Case ID: ad2d_31/html/0317-01.html
Source: Caselaw Access Project
Author: {"author": "Henry, J.", "license": "Public Domain", "url": "https://static.case.law/"}
Date Created: 2024-08-24T03:29:51.129683

In the Matter of the Estate of Patrick J. Mulhern, Deceased. Alice W. Mulhern, Respondent; Frank M. Osta, as Executor of Patrick J. Mulhern, Deceased, Appellant.
    Fourth Department,
    February 20, 1969.
    
      John L. Barrett for appellant.
    
      Runals, Broderick, Shoemaker, Rickert, Runals & Berrigan (Patrick J. Berrigan of counsel), for respondent.
   Henry, J.

In this proceeding instituted by testator’s surviving spouse pursuant to section 145-a of the Surrogate’s Court Act to determine the validity of her election to take her intestate share of testator’s estate under the provisions of section 18 of the Decedent Estate Law, the Surrogate erroneously refused to hear proof offered by the executor which was relevant to the issue of whether the law of the Province of Ontario or the law of the State of New York should be invoked in deciding the case. Petitioner alleges that she and testator were married on September 16, 1961, and separated under the terms of a separation agreement executed in the Province of Ontario on November 10, 1961. The proof offered by appellant would show facts and circumstances concerning the matrimonial domicile of petitioner and testator at the time of their marriage and thereafter, and other contacts which Ontario and New York have had with the controversy presented by the petition herein.

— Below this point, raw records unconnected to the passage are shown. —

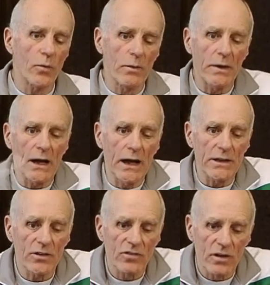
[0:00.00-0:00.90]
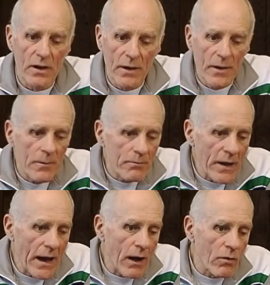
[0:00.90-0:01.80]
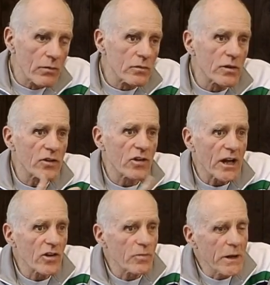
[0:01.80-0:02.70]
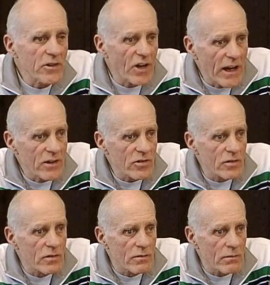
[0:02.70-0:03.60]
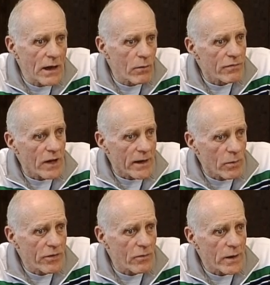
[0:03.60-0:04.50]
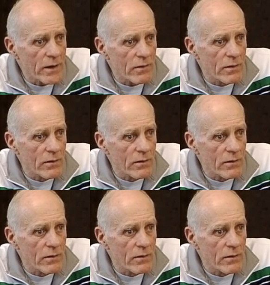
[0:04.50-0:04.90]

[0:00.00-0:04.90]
behind us. Now, does the airspeed change? Now we're flying with the wind.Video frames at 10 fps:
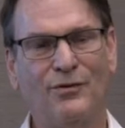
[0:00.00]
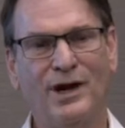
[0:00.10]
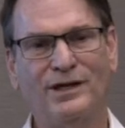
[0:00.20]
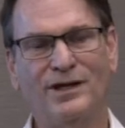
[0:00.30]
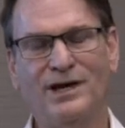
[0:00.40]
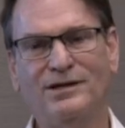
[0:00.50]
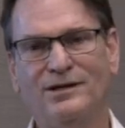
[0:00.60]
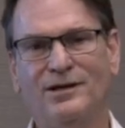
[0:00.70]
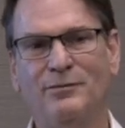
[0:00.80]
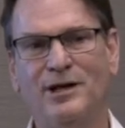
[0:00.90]
I talked a
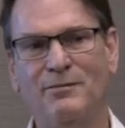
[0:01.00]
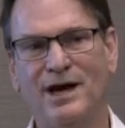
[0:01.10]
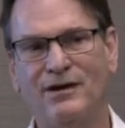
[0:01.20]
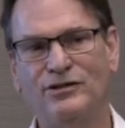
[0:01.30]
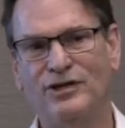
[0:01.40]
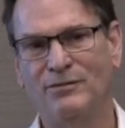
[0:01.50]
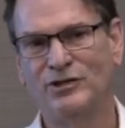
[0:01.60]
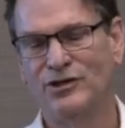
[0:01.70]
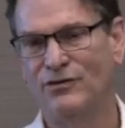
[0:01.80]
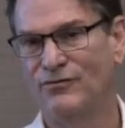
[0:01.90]
little bit about
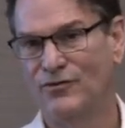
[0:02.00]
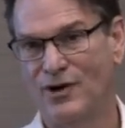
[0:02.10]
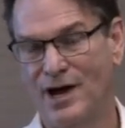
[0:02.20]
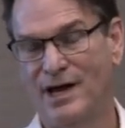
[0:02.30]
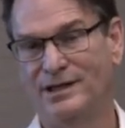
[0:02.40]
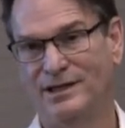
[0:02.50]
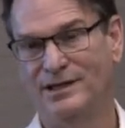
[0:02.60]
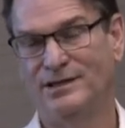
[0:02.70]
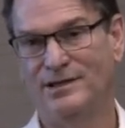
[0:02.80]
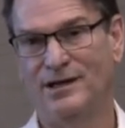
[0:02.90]
gemstone
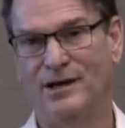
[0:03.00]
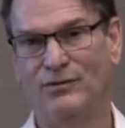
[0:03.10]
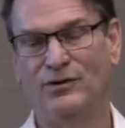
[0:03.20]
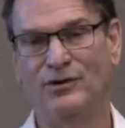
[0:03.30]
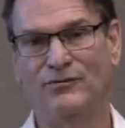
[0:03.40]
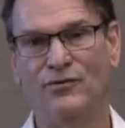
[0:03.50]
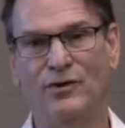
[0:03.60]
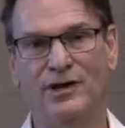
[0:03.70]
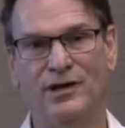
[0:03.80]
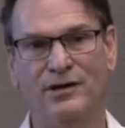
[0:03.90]
varieties that I would look for
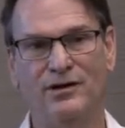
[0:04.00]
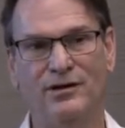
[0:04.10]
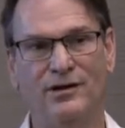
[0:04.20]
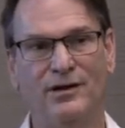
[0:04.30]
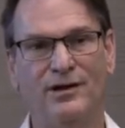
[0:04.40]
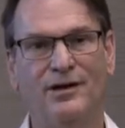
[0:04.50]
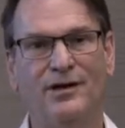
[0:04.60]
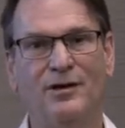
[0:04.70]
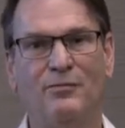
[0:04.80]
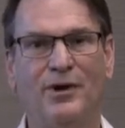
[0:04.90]
here,
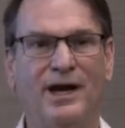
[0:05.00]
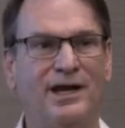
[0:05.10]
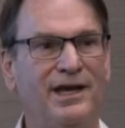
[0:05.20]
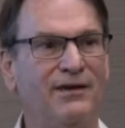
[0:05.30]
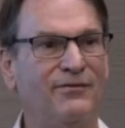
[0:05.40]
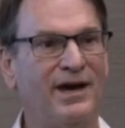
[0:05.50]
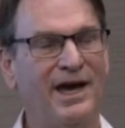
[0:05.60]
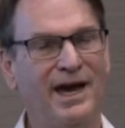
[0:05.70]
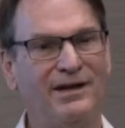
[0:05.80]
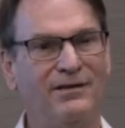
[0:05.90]
but if I
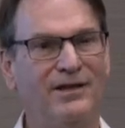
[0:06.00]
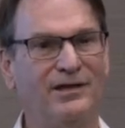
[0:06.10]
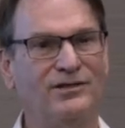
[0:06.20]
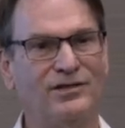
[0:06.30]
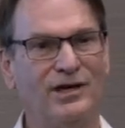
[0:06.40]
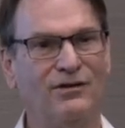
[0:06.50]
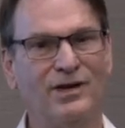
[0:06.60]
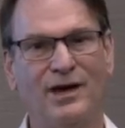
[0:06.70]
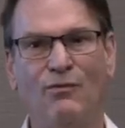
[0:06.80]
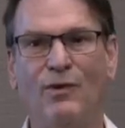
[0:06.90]
had to then say,
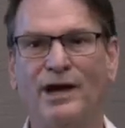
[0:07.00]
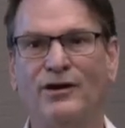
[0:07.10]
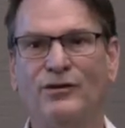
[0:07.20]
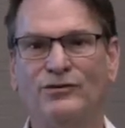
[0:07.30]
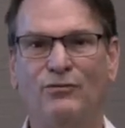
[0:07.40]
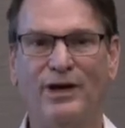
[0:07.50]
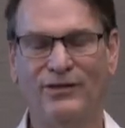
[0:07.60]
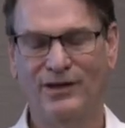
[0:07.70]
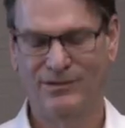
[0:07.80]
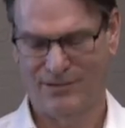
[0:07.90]
okay, what goes with
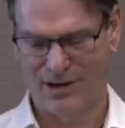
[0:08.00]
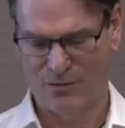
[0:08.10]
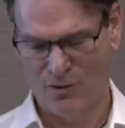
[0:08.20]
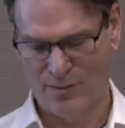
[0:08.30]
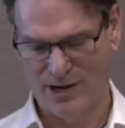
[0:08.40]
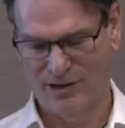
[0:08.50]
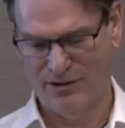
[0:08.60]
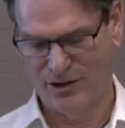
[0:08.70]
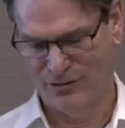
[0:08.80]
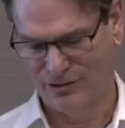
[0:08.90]
it? I wrote my little
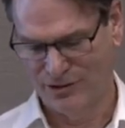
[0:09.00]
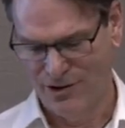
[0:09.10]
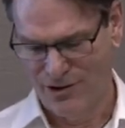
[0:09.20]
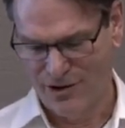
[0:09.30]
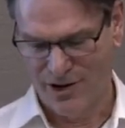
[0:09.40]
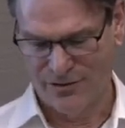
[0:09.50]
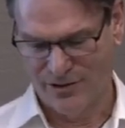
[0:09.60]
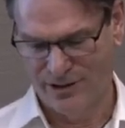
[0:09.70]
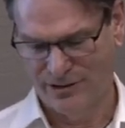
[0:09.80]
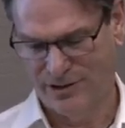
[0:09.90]
notes.
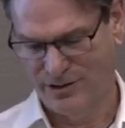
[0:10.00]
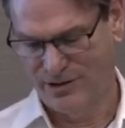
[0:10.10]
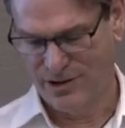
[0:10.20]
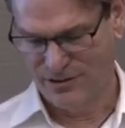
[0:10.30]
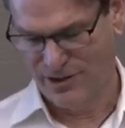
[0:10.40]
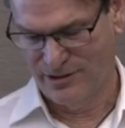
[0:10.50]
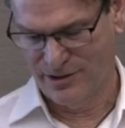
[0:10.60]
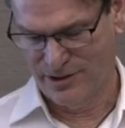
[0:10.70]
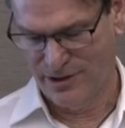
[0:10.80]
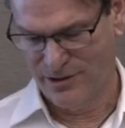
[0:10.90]
Authentic,
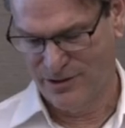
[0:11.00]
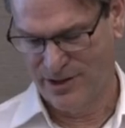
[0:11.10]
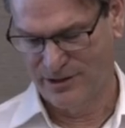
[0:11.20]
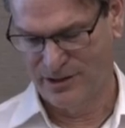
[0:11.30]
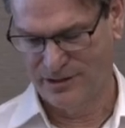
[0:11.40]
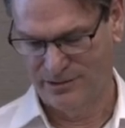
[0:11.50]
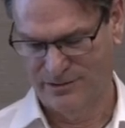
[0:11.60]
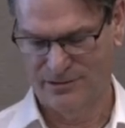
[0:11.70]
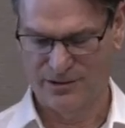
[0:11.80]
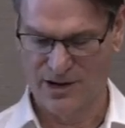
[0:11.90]
authentic, authentic.
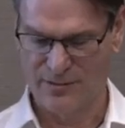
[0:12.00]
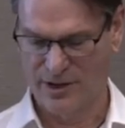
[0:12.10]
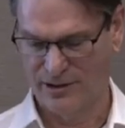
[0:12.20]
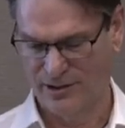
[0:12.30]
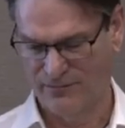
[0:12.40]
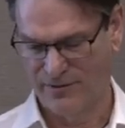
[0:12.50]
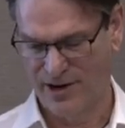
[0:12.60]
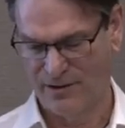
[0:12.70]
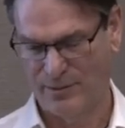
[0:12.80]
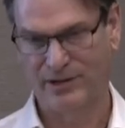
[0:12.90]
comma,
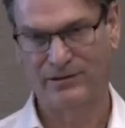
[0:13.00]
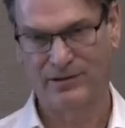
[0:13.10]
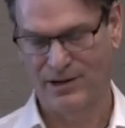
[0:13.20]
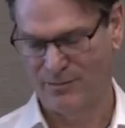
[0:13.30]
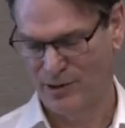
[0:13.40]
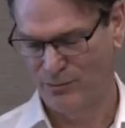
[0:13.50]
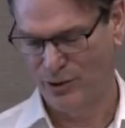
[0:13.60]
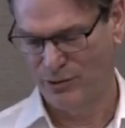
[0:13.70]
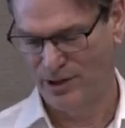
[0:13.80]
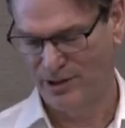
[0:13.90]
environment, comma,
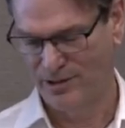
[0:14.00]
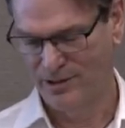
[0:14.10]
beauty,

The Surrogate held that the executor was estopped from disputing the domicile of the testator and was precluded from offering any evidence on the issue of his domicile because the petition for probate of the will alleged that testator was at the time of his death a resident of Erie County, New York, and that he died therein. The decree admitting the will to probate makes no specific adjudication of testator’s domicile or residence. The fact that testator died in Erie County and left personal property therein was alone sufficient to give the Surrogate’s Court of that county jurisdiction to probate the will. (Surrogate’s Ct. Act, § 45, subd. 2.) Where, as here, the executor does not attack the jurisdiction of the court rendering the decree and where the fact of decedent’s residence within the territorial jurisdiction of the court is not essential to confer jurisdiction upon the court even though it is the only jurisdictional fact recited in the petition for probate, the parties to the probate proceeding are not estopped from thereafter disputing the allegations of the petition for probate as to the testator’s domicile (Matter of Hernandez, 172 App. Div. 467, affd. 219 N. Y. 566; Matter of Gardner, 260 App. Div. 132). An executor cannot change the actual domicile of the testator by his own admissions or allegations after the testator’s death. Such admissions are beyond the province of an executor. (Matter of Grant, 83 Misc. 257, 260, affd. 166 App. Div. 921.) In resolving the choice of law issue the Surrogate should receive all relevant evidence of the contacts which the Province of Ontario and the State of New York have had with the controversy to be considered in determining which of the jurisdictions has the paramount interest in the application of its law. (Matter of Crichton, 20 N Y 2d 124; Matter of Clark, 21 N Y 2d 478.)

The decree (denominated order) should be reversed and a new trial had.

Goldman, P. J., Gabrielli, Motile and Bastow, JJ., concur.

Decree unanimously reversed on the law and facts and a new trial (granted, with costs to abide the event.